BEGIN Recorded information

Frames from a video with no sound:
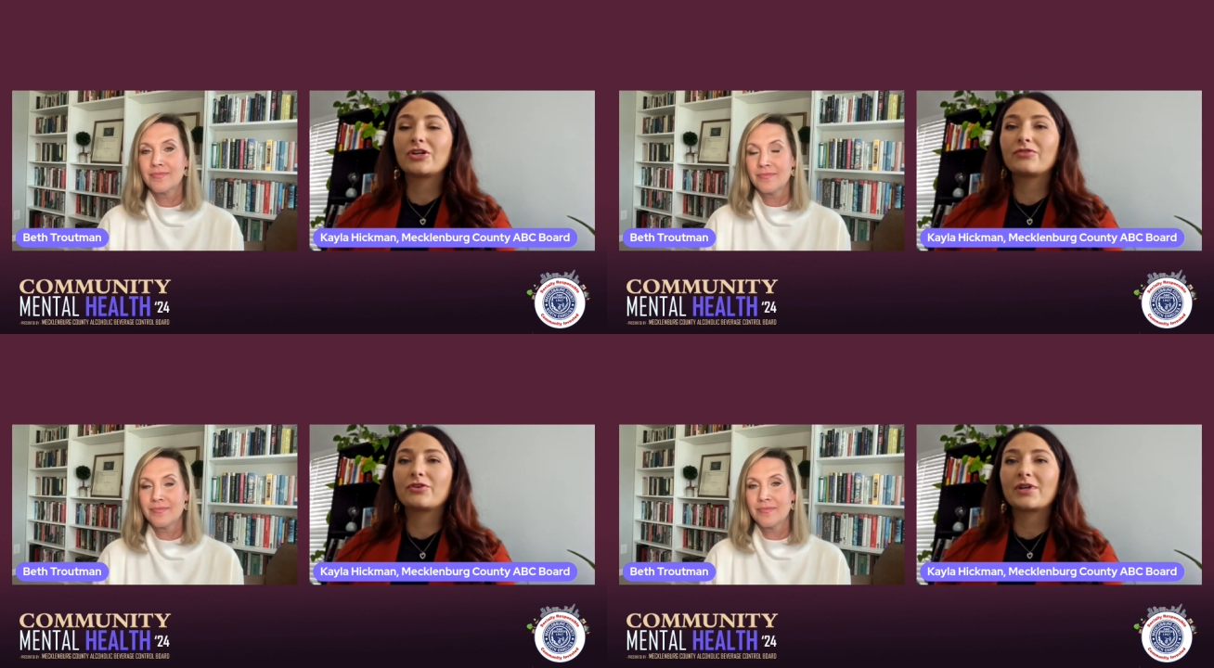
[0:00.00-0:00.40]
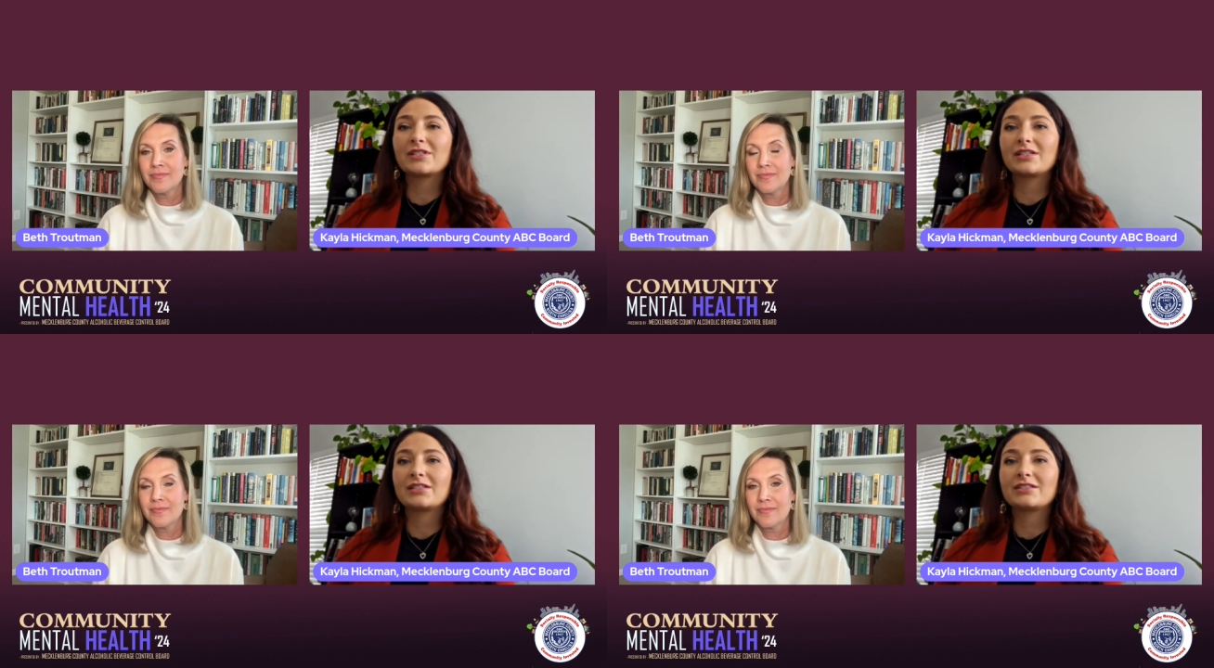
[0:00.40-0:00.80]
Speaker 1: you serve
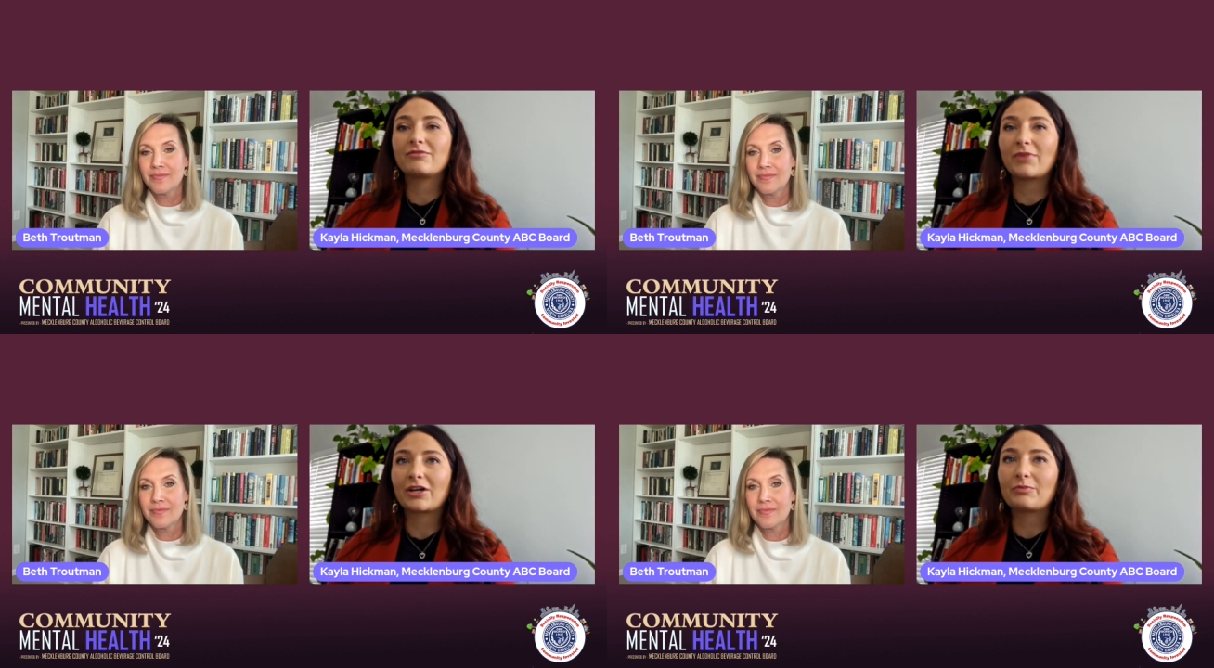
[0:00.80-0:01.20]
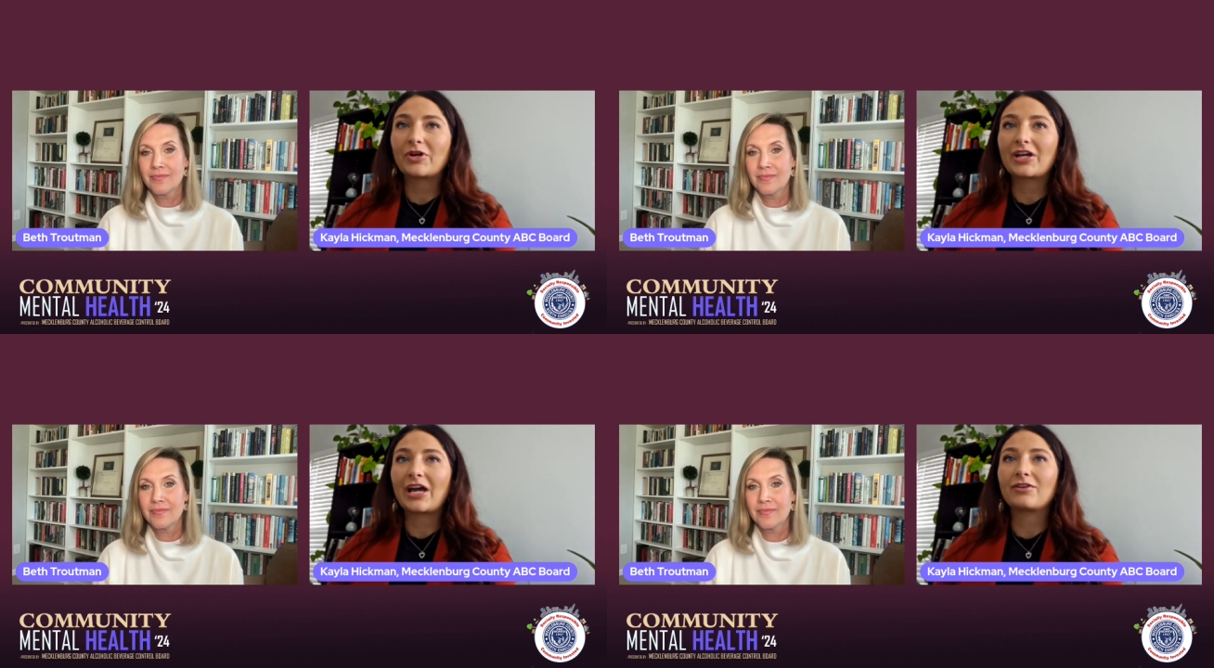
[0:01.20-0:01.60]
the residents of
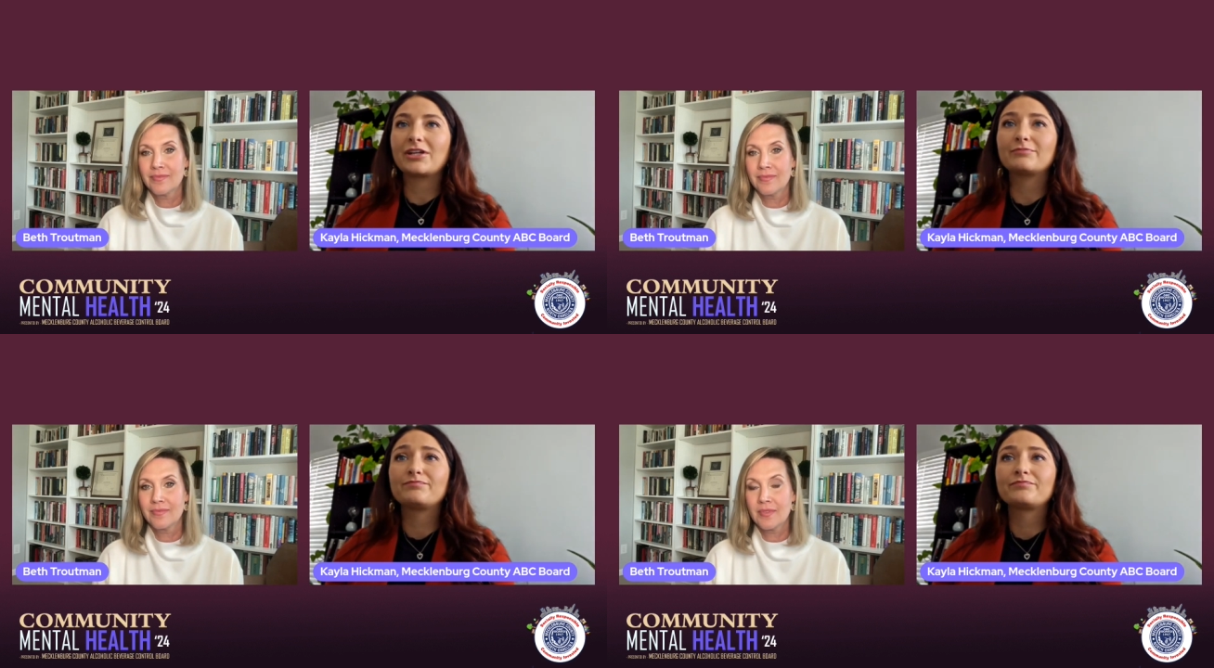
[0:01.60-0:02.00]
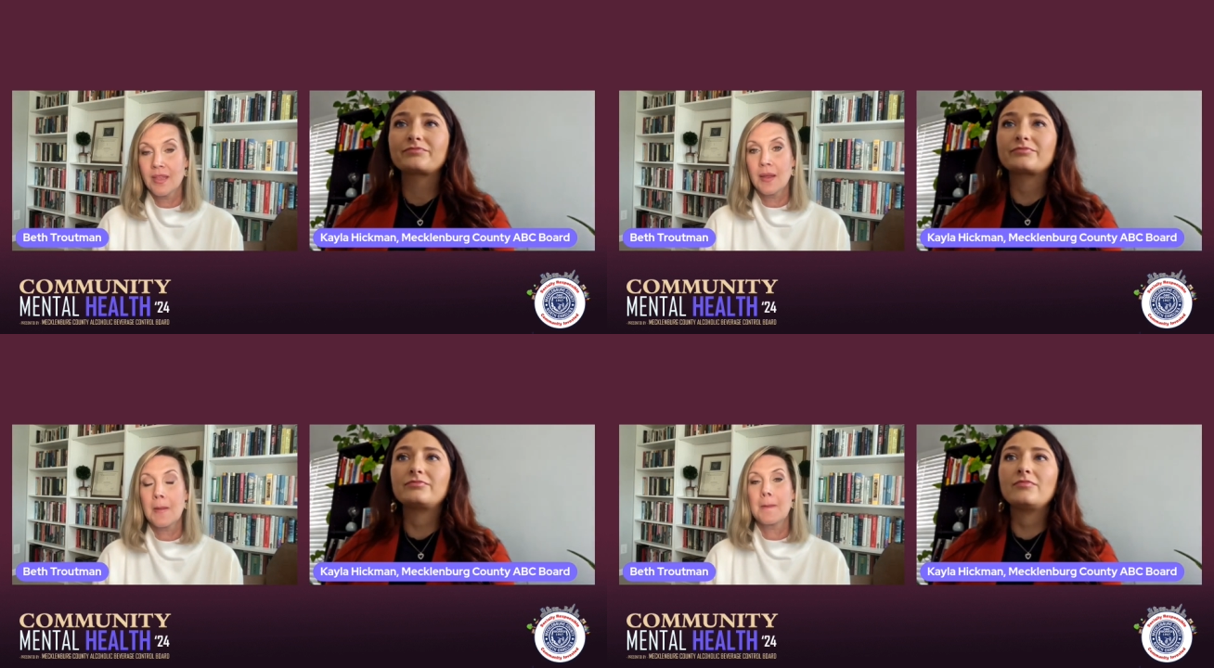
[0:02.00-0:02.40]
Mecklenburg County.
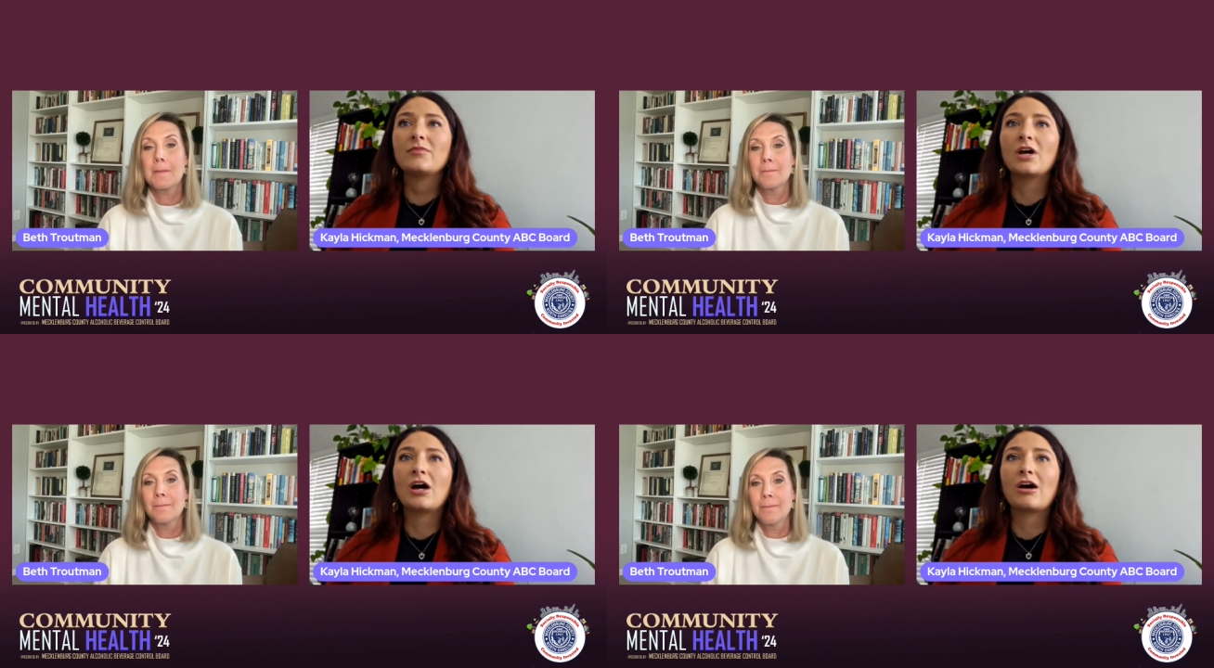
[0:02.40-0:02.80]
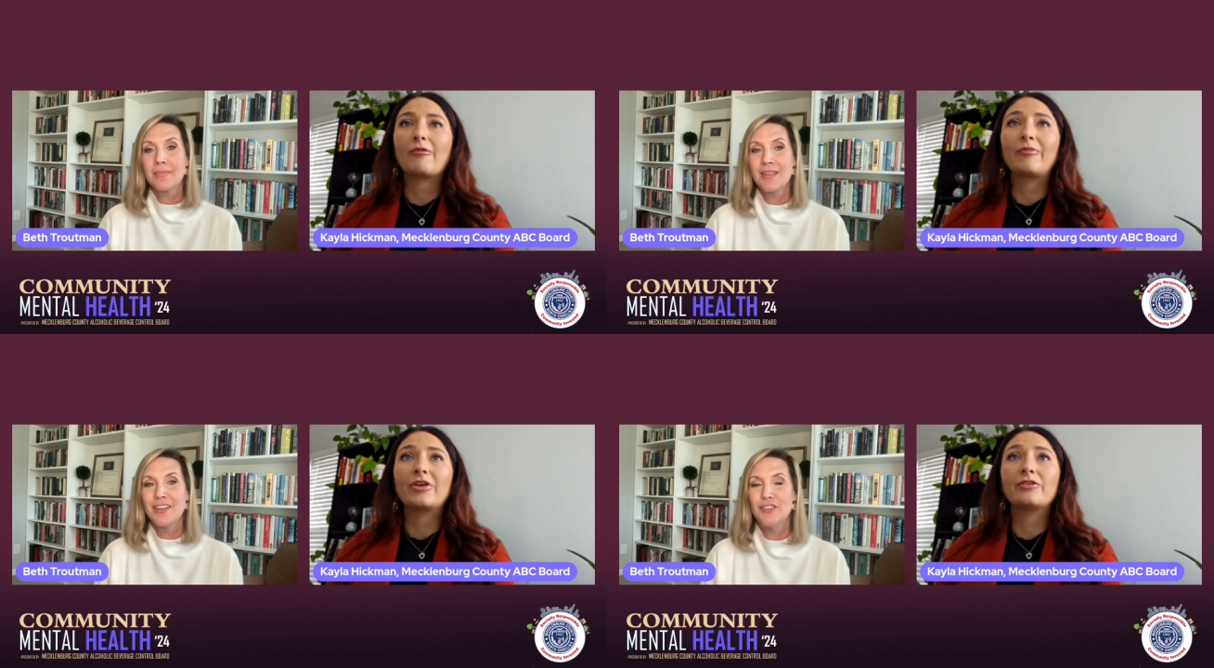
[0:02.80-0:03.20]

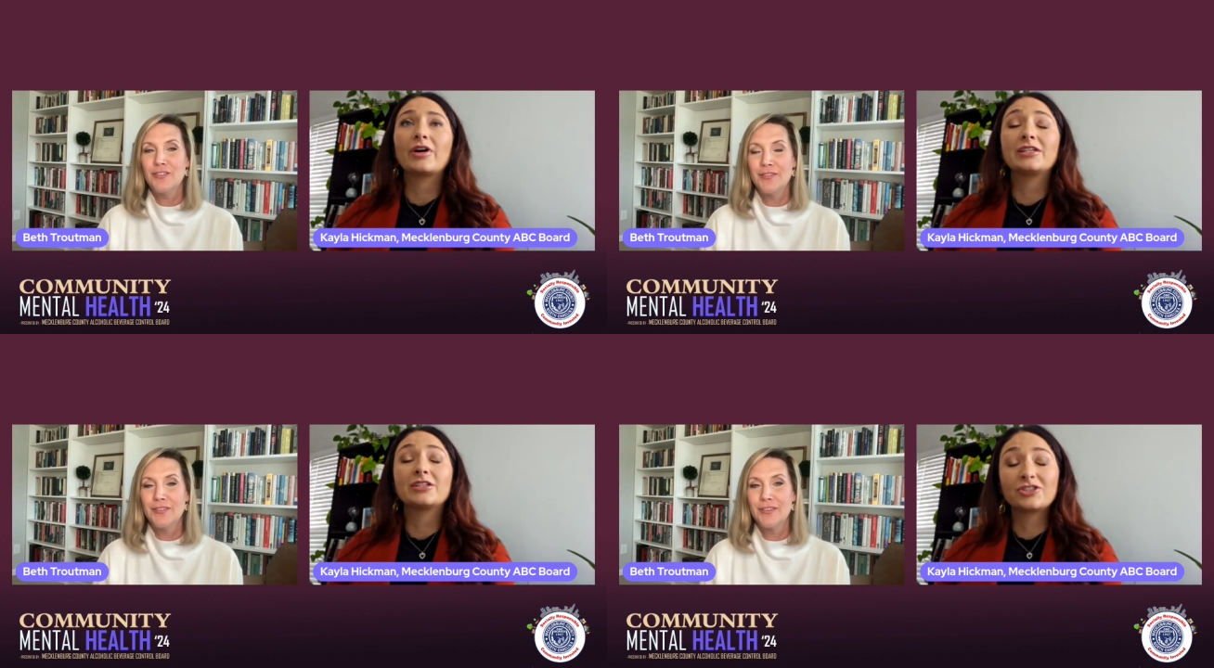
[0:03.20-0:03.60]
Um, you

END Recorded information

Task goal -> Exact copy, no pictures: please print the data above once more.

Task output ->
Frames from a video with no sound:
[0:00.00-0:00.40]
[0:00.40-0:00.80]
Speaker 1: you serve
[0:00.80-0:01.20]
[0:01.20-0:01.60]
the residents of
[0:01.60-0:02.00]
[0:02.00-0:02.40]
Mecklenburg County.
[0:02.40-0:02.80]
[0:02.80-0:03.20]

[0:03.20-0:03.60]
Um, you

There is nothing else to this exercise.